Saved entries
[Start of Attachment]

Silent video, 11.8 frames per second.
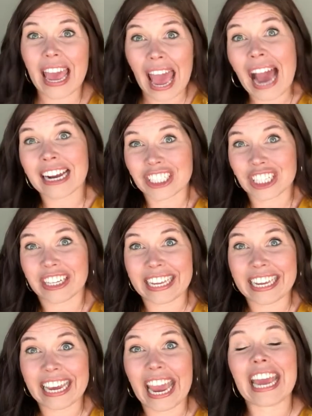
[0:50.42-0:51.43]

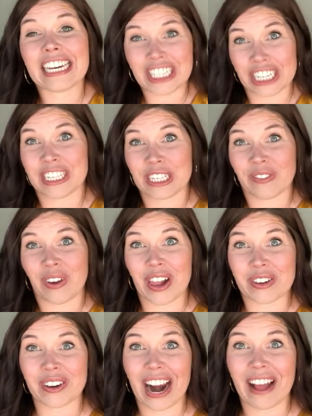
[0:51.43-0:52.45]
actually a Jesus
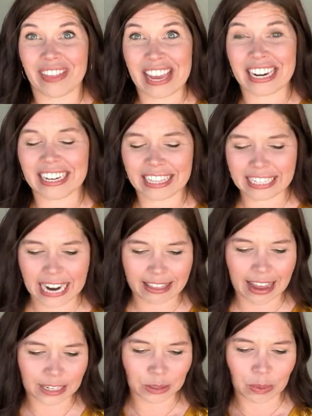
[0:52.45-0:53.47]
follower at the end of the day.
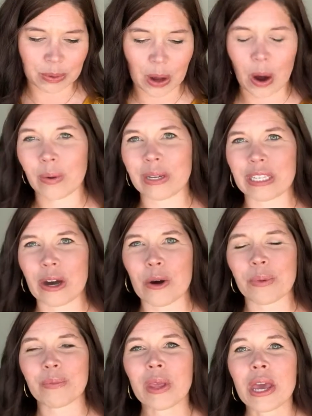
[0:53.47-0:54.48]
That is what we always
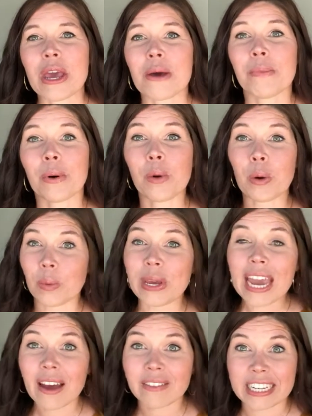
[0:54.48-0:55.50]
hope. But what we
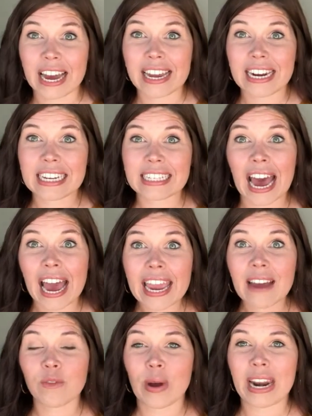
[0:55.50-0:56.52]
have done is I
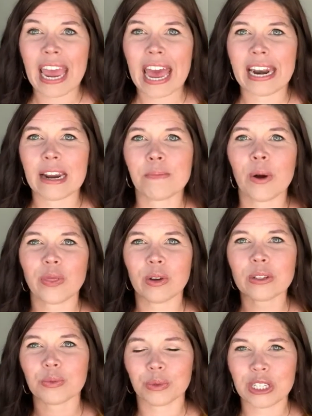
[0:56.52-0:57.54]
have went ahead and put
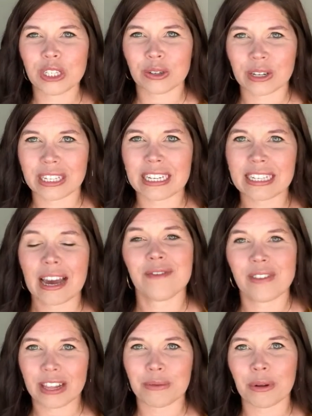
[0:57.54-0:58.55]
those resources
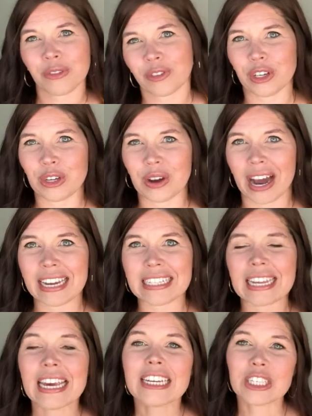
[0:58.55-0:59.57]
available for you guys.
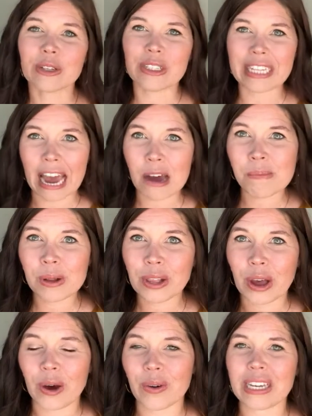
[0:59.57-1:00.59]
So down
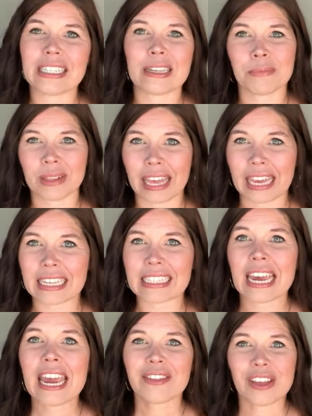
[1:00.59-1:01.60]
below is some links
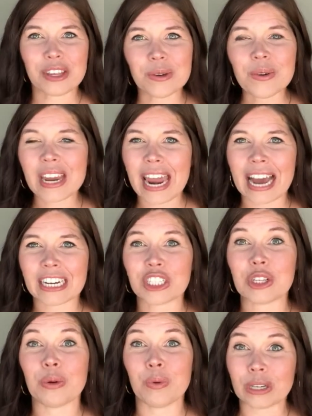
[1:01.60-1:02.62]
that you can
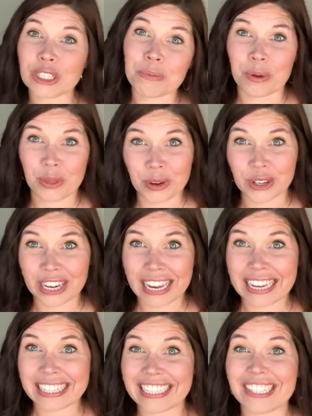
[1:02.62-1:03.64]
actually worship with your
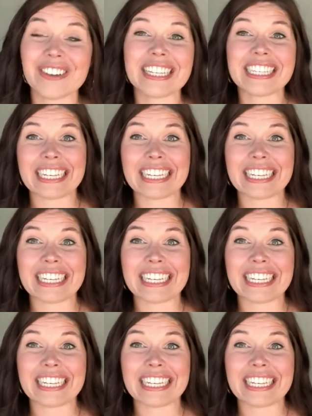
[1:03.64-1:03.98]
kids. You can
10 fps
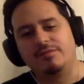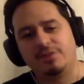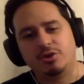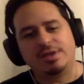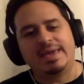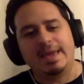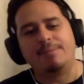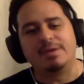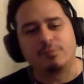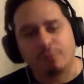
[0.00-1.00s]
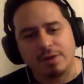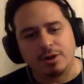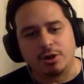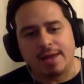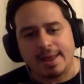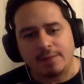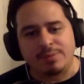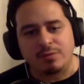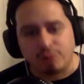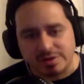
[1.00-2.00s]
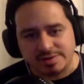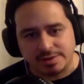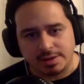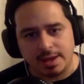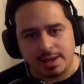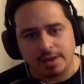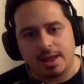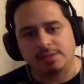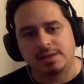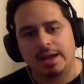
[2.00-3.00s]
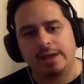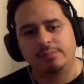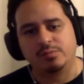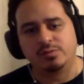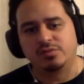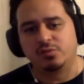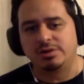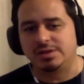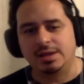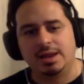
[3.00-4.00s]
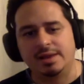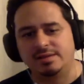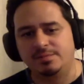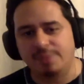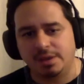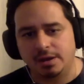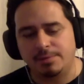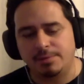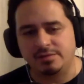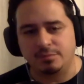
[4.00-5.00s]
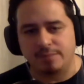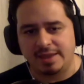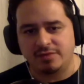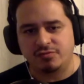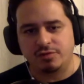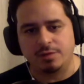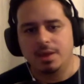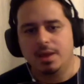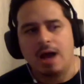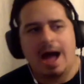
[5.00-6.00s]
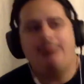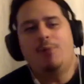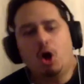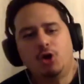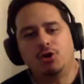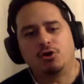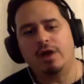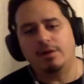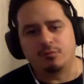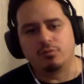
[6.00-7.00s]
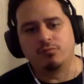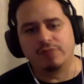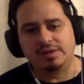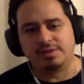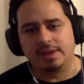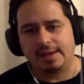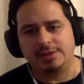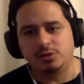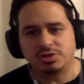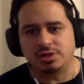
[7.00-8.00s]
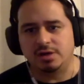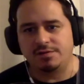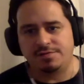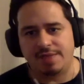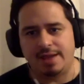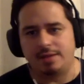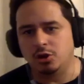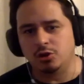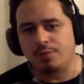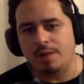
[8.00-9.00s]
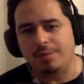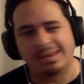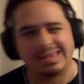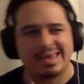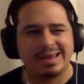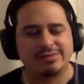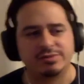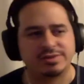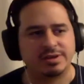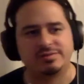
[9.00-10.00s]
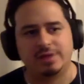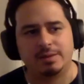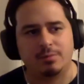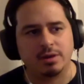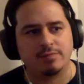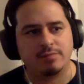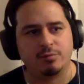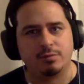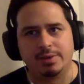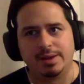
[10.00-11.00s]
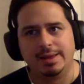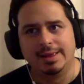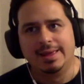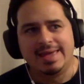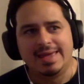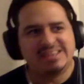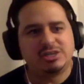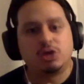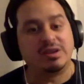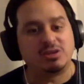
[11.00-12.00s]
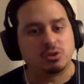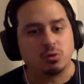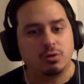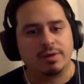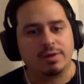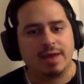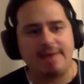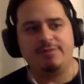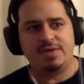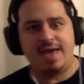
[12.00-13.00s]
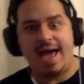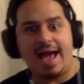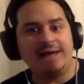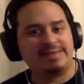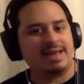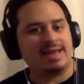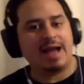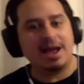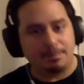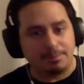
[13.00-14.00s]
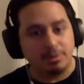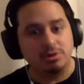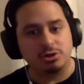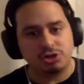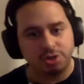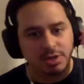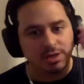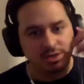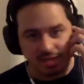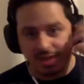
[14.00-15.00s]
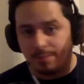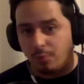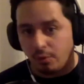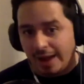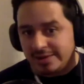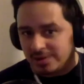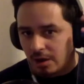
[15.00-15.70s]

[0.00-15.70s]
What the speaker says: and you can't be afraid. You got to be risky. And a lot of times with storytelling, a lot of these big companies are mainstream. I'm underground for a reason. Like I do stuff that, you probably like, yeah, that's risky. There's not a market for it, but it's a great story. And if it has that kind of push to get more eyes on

[End of Attachment]

● **Try it**
When you copy the entries above, reproduce each line exactly and leave out any pictures.

● **Task result**
Silent video, 11.8 frames per second.
[0:50.42-0:51.43]

[0:51.43-0:52.45]
actually a Jesus
[0:52.45-0:53.47]
follower at the end of the day.
[0:53.47-0:54.48]
That is what we always
[0:54.48-0:55.50]
hope. But what we
[0:55.50-0:56.52]
have done is I
[0:56.52-0:57.54]
have went ahead and put
[0:57.54-0:58.55]
those resources
[0:58.55-0:59.57]
available for you guys.
[0:59.57-1:00.59]
So down
[1:00.59-1:01.60]
below is some links
[1:01.60-1:02.62]
that you can
[1:02.62-1:03.64]
actually worship with your
[1:03.64-1:03.98]
kids. You can
10 fps
[0.00-1.00s]
[1.00-2.00s]
[2.00-3.00s]
[3.00-4.00s]
[4.00-5.00s]
[5.00-6.00s]
[6.00-7.00s]
[7.00-8.00s]
[8.00-9.00s]
[9.00-10.00s]
[10.00-11.00s]
[11.00-12.00s]
[12.00-13.00s]
[13.00-14.00s]
[14.00-15.00s]
[15.00-15.70s]

[0.00-15.70s]
What the speaker says: and you can't be afraid. You got to be risky. And a lot of times with storytelling, a lot of these big companies are mainstream. I'm underground for a reason. Like I do stuff that, you probably like, yeah, that's risky. There's not a market for it, but it's a great story. And if it has that kind of push to get more eyes on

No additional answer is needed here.